Pharmacology of Medications Used To Treat Opioid Addiction

1. Which opioid addiction treatment medication is associated with cardiac arrhythmia?

A. Methadone

B. Levo-alpha acetyl methadol

C. Buprenorphine

D. Naltrexone

2. Methadone cannot be administered daily because its duration of action would lead to accumulation of toxic levels in the body and could result in death.

A. True

B. False

3. Methadone should not be given _____ in an OTP.

A. Parenterally

B. Intramuscularly

C. Orally

D. Methadone may be given by any of the above methods in an OTP

4. Researchers have found that trough SMLs of _____ are necessary to suppress drug cravings.

A. 50 - 200 ng/mL

B. 100 - 400 ng/mL

C. 150 - 600 ng/mL

D. 200 - 1,000 ng/mL

5. Which of the following has clinically significant mu receptor agonist activity?

A. (R)-methadone

B. (S)-methadone

C. Both (A) and (B)

D. None of the above

6. During initiation of methadone maintenance, methadone can increase CYP3A4 activity, thereby accelerating its own metabolism in some individuals.

A. True

B. False

7. Larger doses of buprenorphine:

A. Increase its agonist activity

B. Lengthen its duration of action

C. Both (A) and (B)

D. None of the above

8. Naltrexone displaces which of the following from receptors and blocks its effects?

A. Heroin

B. Morphine

C. Methadone

D. All of the above

9. Which of the following may precipitate withdrawal?

A. Combination therapy tablets containing buprenorphine and naloxone.

B. If too much or too little buprenorphine is given.

C. If buprenorphine is administered while the opioid receptors are highly occupied by an opioid agonist.

D. Withdrawal may be precipitated from any of the above.

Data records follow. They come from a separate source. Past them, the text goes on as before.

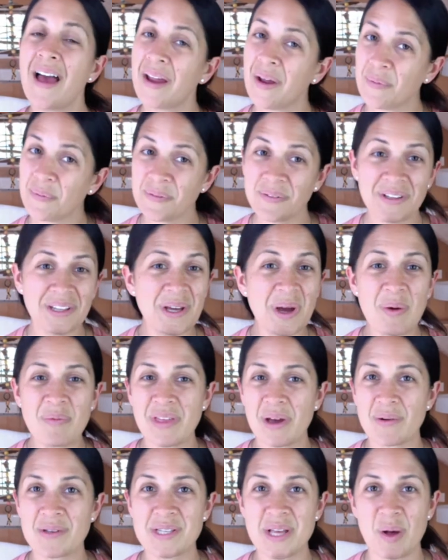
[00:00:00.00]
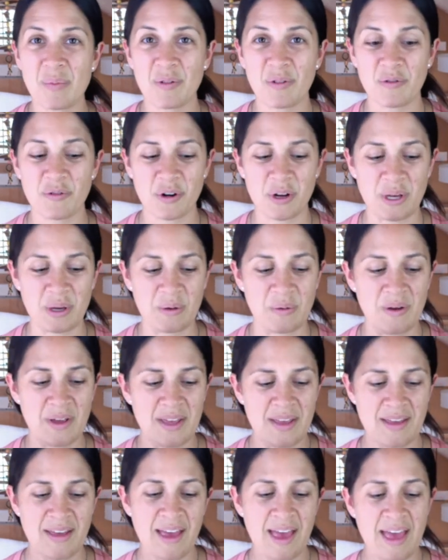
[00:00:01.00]
I really hope that was helpful for you.
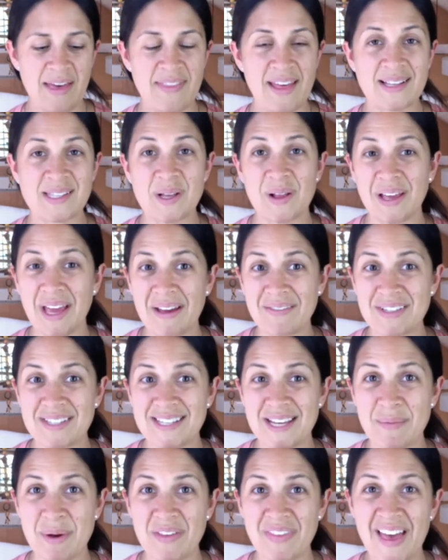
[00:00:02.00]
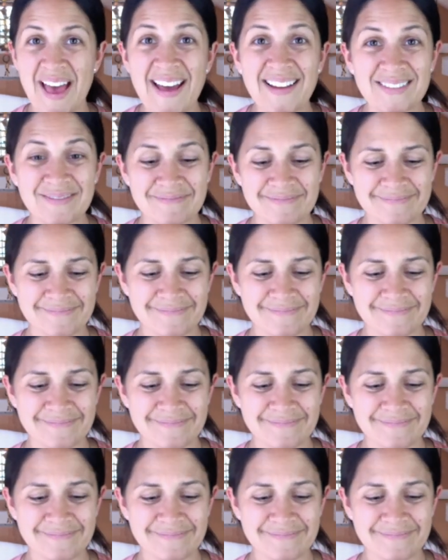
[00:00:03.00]
And that's all I have to say about that.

10. Methadone, like heroin and morphine, interfere with the normal activity of the immune system through stress hormones such as cortisol.

A. True

B. False

11. Severe liver impairment might result in toxic serum levels of an opioid medication.  Symptoms of toxic levels include all of the following, except for:

A. Poor concentration

B. Dizziness when standing

C. Headaches

D. Drowsiness

12. Of all the SSRIs, _____ likely has the most potential to cause excessive SMLs while patients are receiving it and decreased SMLs after patients discontinue it.

A. Escitalopram

B. Fluvoxamine

C. Sertraline

D. Citalopram

13. When potentially interactive medications are coadministered, the agonist or partial agonist dosage should be adjusted based on:

A. Patient response

B. Expected interaction

C. Both (A) and (B)

D. None of the above

Clinical Pharmacotherapy

14. If a clear history of opioid abuse or addiction exists but a person currently is not addicted, regulations allow admission to an OTP for all of the following cases in which a person might relapse without treatment, except for:

A. Pregnancy

B. Release from incarceration

C. Alcohol or sedative dependence

D. Regulations allow admission to an OTP for all of the above

15. In order to prevent potentially severe withdrawal symptoms, patients should be abstinent from all short-acting opioids for at least _____ days before beginning naltrexone.

A. 3

B. 7

C. 10

D. 14

16. The consensus panel recommends that patients be observed for several hours after the first dose of any opioid treatment medication.

A. True

B. False

17. Dosage adjustments in the first week of treatment should be based on how long the effects of a medication last.

A. True

B. False

18. Approximately four to five half-life times are needed to establish a steady state for most drugs.

A. True

B. False

19. During induction, patients should be instructed to judge their doses by how they feel during the:

A. Peak period

B. Trough period

C. Both (A) and (B)

D. None of the above

20. Which medication must never be given on 2 consecutive days because its extended duration of action can result in toxic blood levels leading to fatal overdose?

A. Methadone

B. Buprenorphine

C. Naltrexone

D. Levo-alpha acetyl methadol

21. Awaiting signs of withdrawal before administering the first dose is especially important for _____ induction due to its ability to precipitate withdrawal.

A. Naltrexone

B. Methadone

C. Buprenorphine

D. Levo-alpha acetyl methadol

22. It can be concluded that a particular methadone dosage causes a specific serum methadone level.

A. True

B. False

23. Emesis of medication 15 to 30 minutes after dosing can be handled by replacing half the dose.

A. True

B. False

24. Which of the following OTP patients may receive a single take-home dose for a day when the OTP is close for business, including Sundays and State and Federal holidays?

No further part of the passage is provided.